Los diez cuernos de la Bestia representan a gobernantes paganos que piensan como la Bestia en lo que se refiere a la idolatría y el culto al emperador, y por tanto comparten la autoridad de la Bestia. Ellos también perseguirán a la Iglesia, pero en vano –los fieles y los elegidos de Dios y el Cordero los vencerán–. Por tanto, la Iglesia esposa de Cristo, como institución divina querida y fundada por Él, no puede tener el apelativo de Ramera; el texto del apocalipsis aquí citado, tan usado por los enemigos de la Iglesia, sobre todo en boca del protestantismo atrevido, se refiere justamente con esa expresión a los gobernantes que no someten su voluntad a la voluntad de Dios, a los enemigos de Dios y de su Iglesia.

La purificación de la Iglesia

Para todo creyente que conozca un poco su fe, es claro que la Iglesia ha tenido que replegarse sobre sí misma muchas veces y entrar en un proceso de purificación para deshacerse de todo lo que se le va pegando proveniente del mundo. No es secreto para nadie que, en estos últimos tiempos, la Iglesia se está acercando a un nuevo período de purificación. En ella, como el Siervo de Dios arzobispo Fulton Sheen previó, tenemos todos una gran responsabilidad, nada fácil por cierto, considerando el estado del mundo y de las muchas tormentas que sacuden a la Iglesia.

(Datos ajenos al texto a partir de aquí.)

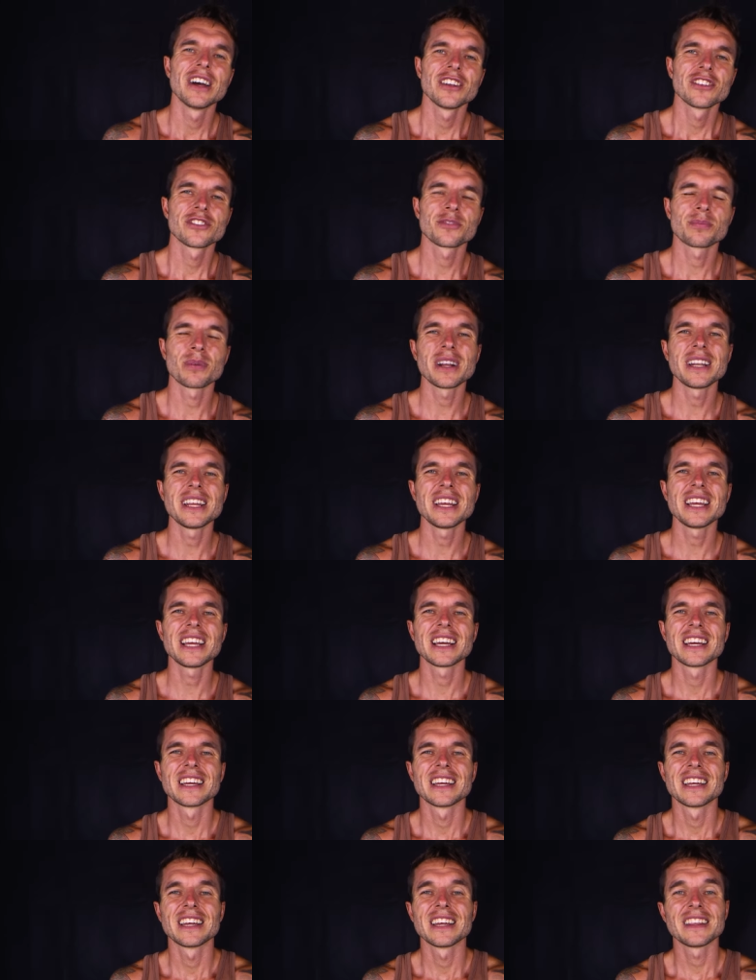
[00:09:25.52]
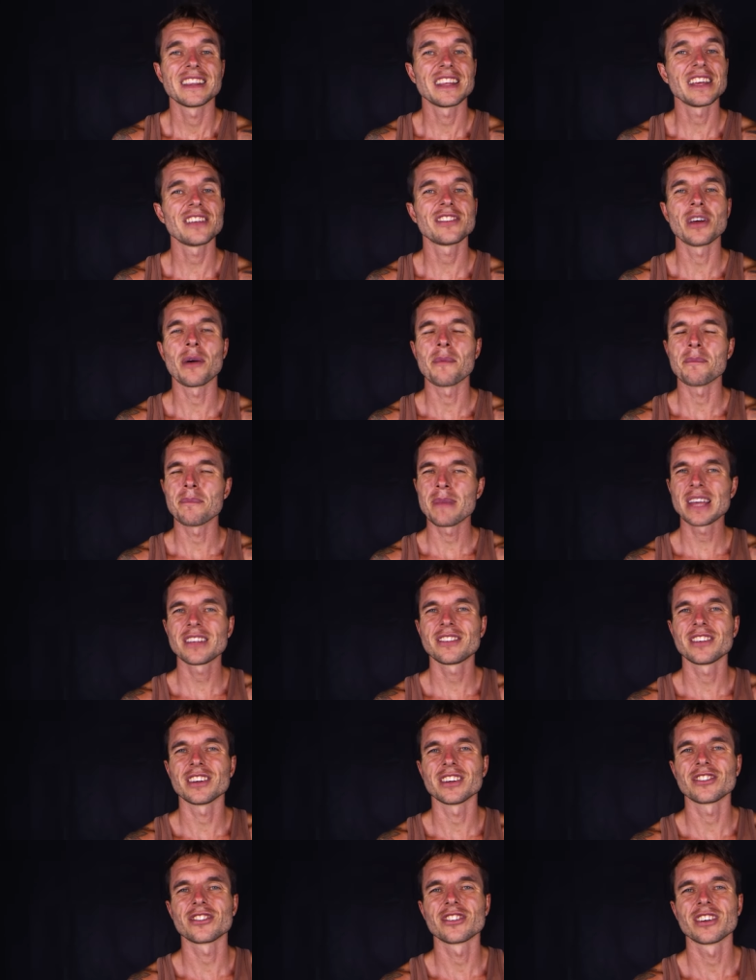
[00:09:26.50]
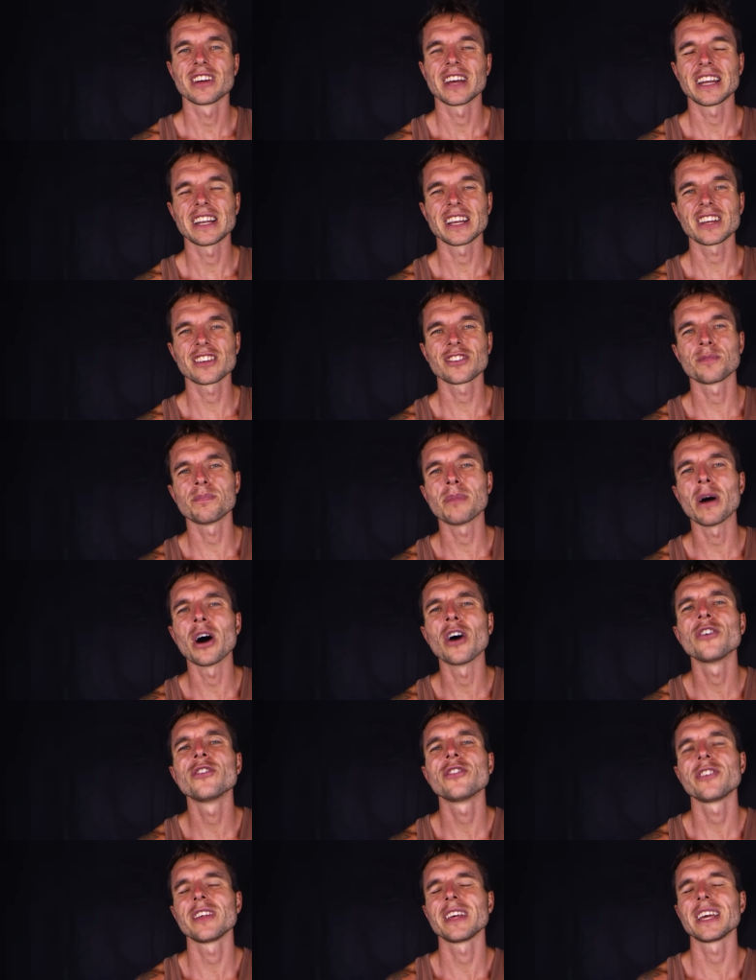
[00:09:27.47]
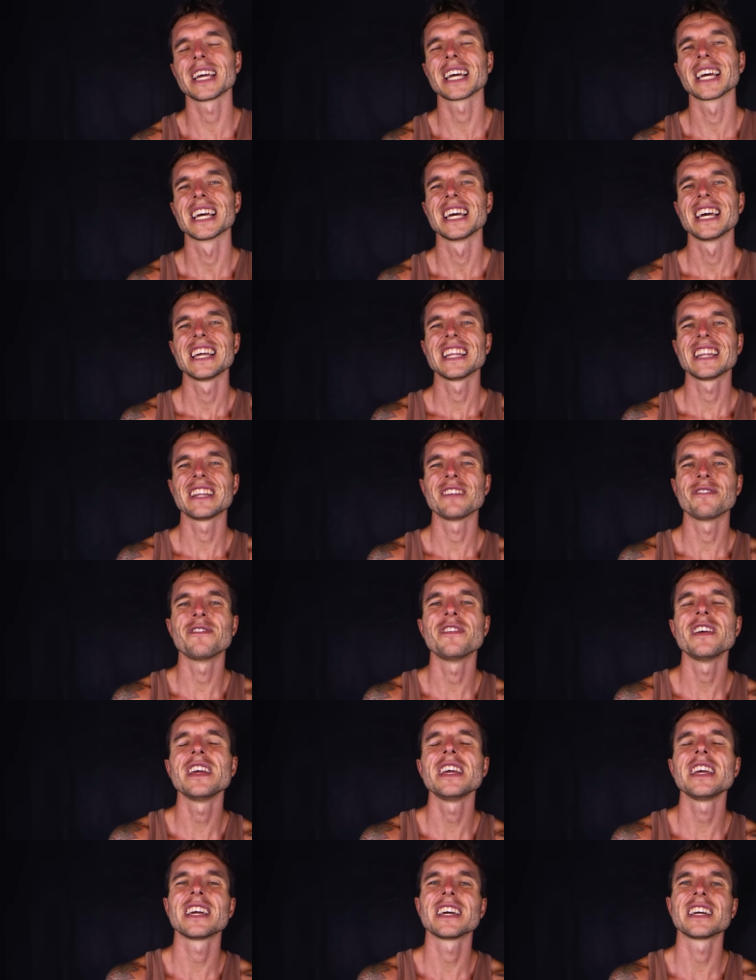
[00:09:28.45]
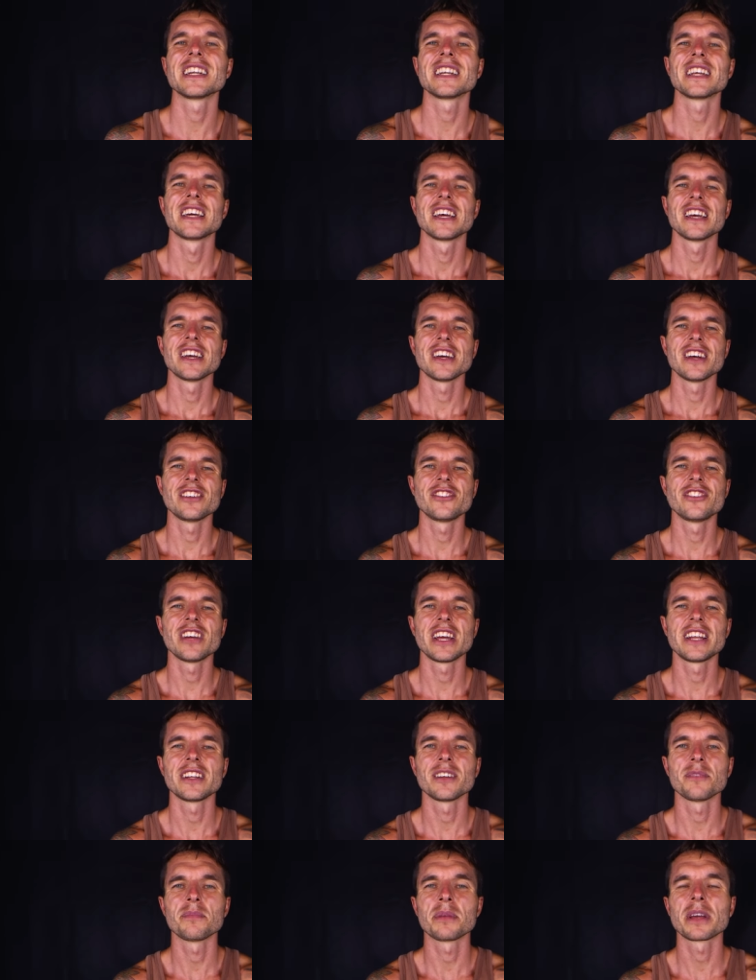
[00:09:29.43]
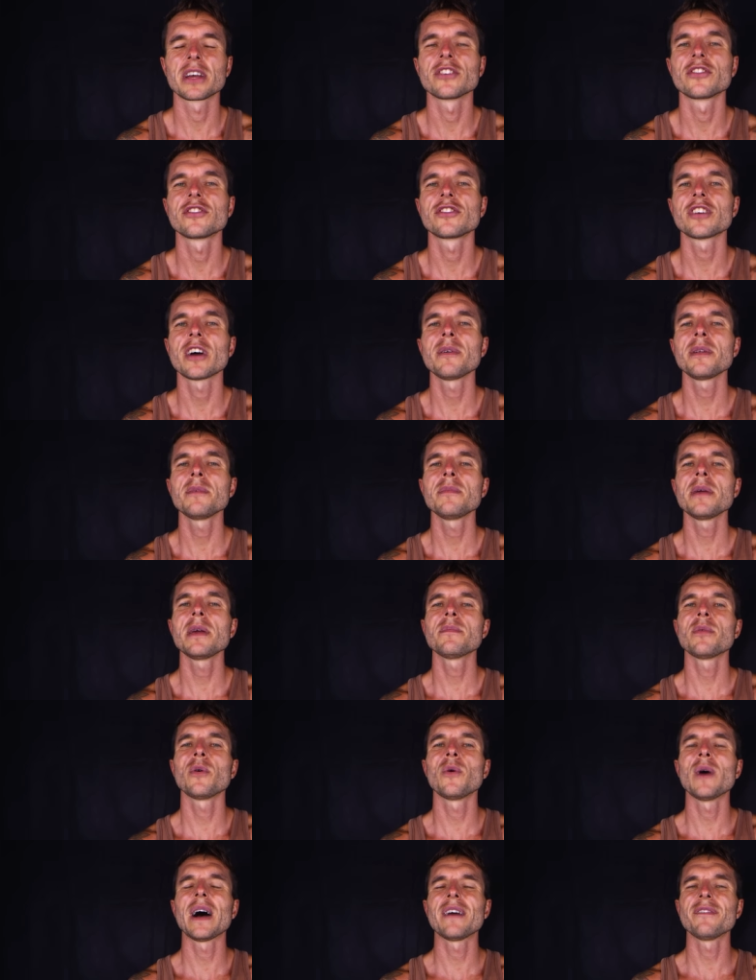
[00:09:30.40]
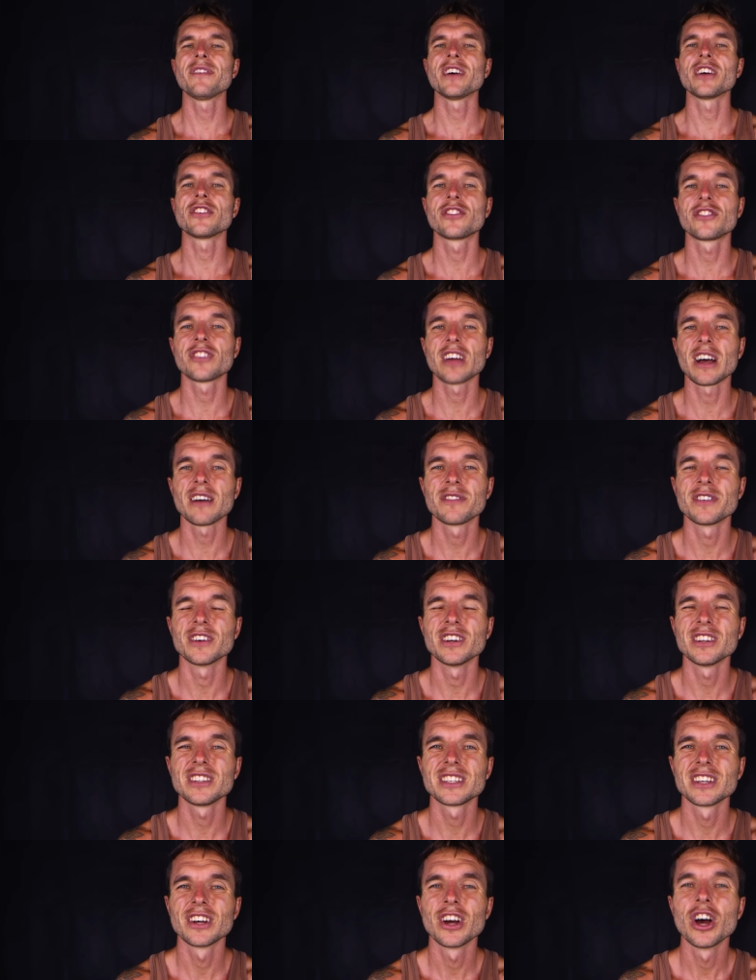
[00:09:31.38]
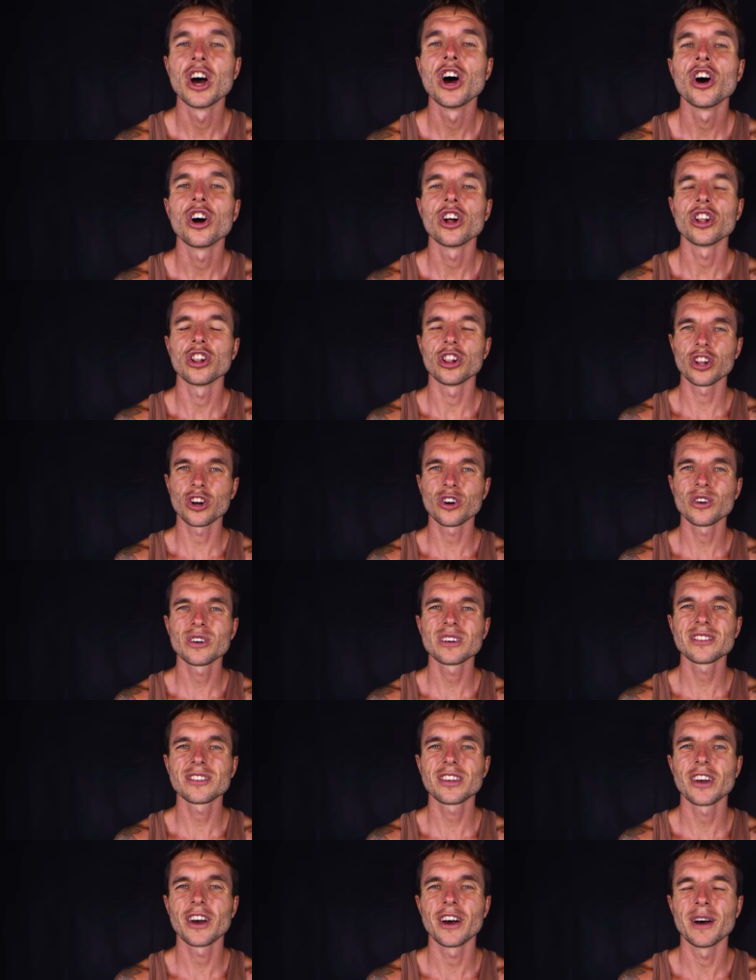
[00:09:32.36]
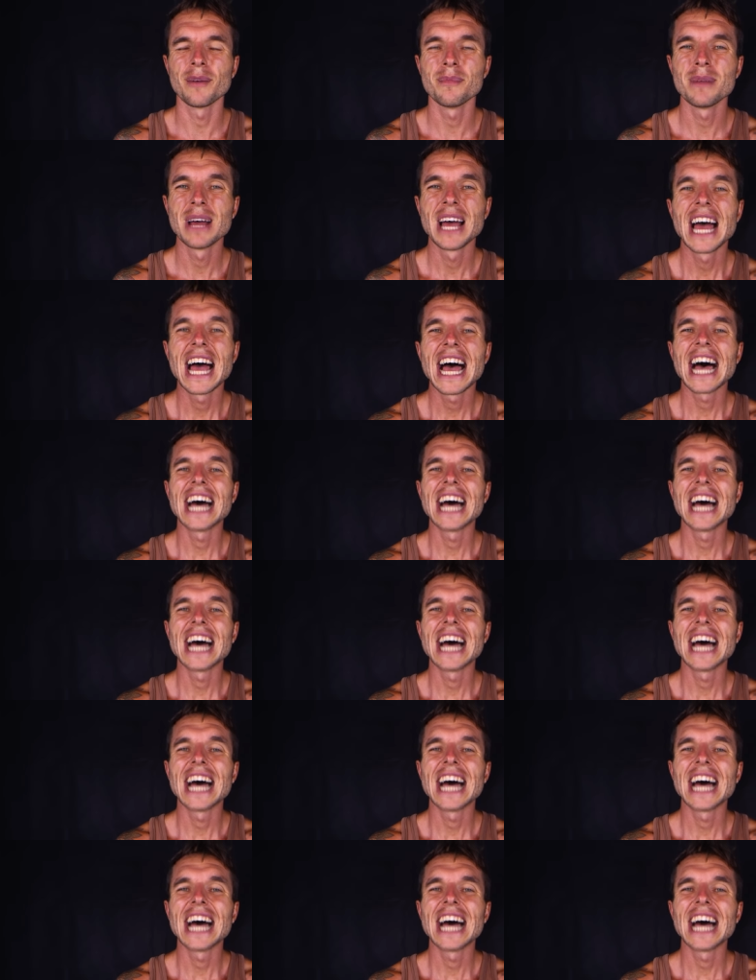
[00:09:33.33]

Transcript: spreading this message and exposing the vegan agenda because so many people have suffered long term,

Nuestra actitud como hijos de esta madre que es la Iglesia debe ser de edificación, de servicio, de amor. No podemos esperar a que la institucionalidad de la Iglesia, su aparato externo, lo haga todo, o haga algo: la Iglesia se santifica en cada uno de sus miembros. No es el colegio episcopal, el papado, el inmenso clero, el que tiene que hacer que la Iglesia sea santa: ellos, cada uno, debe trabajar por ser santo, y cada bautizado también.

La práctica cotidiana del bien, el esfuerzo sincero por cumplir la voluntad de Dios en nuestras vidas, la participación activa y consciente en la vida sacramental, el testimonio de fe y caridad, las buenas obras acompañadas de un sincero amor a Dios, son fórmulas infalibles para poner ladrillos limpios al amplio edificio espiritual de la Iglesia.

Dada la fuerza de nuestras inclinaciones hacia el pecado, la lucha ha de ser permanente y es una lucha dura, a fin de que nos mantengamos a flote en nuestra dignidad y, si hemos sido derrotados, consigamos inmediatamente la regeneración que nos libra de nuestra prostitución para convertirnos de nuevo en imágenes de Dios.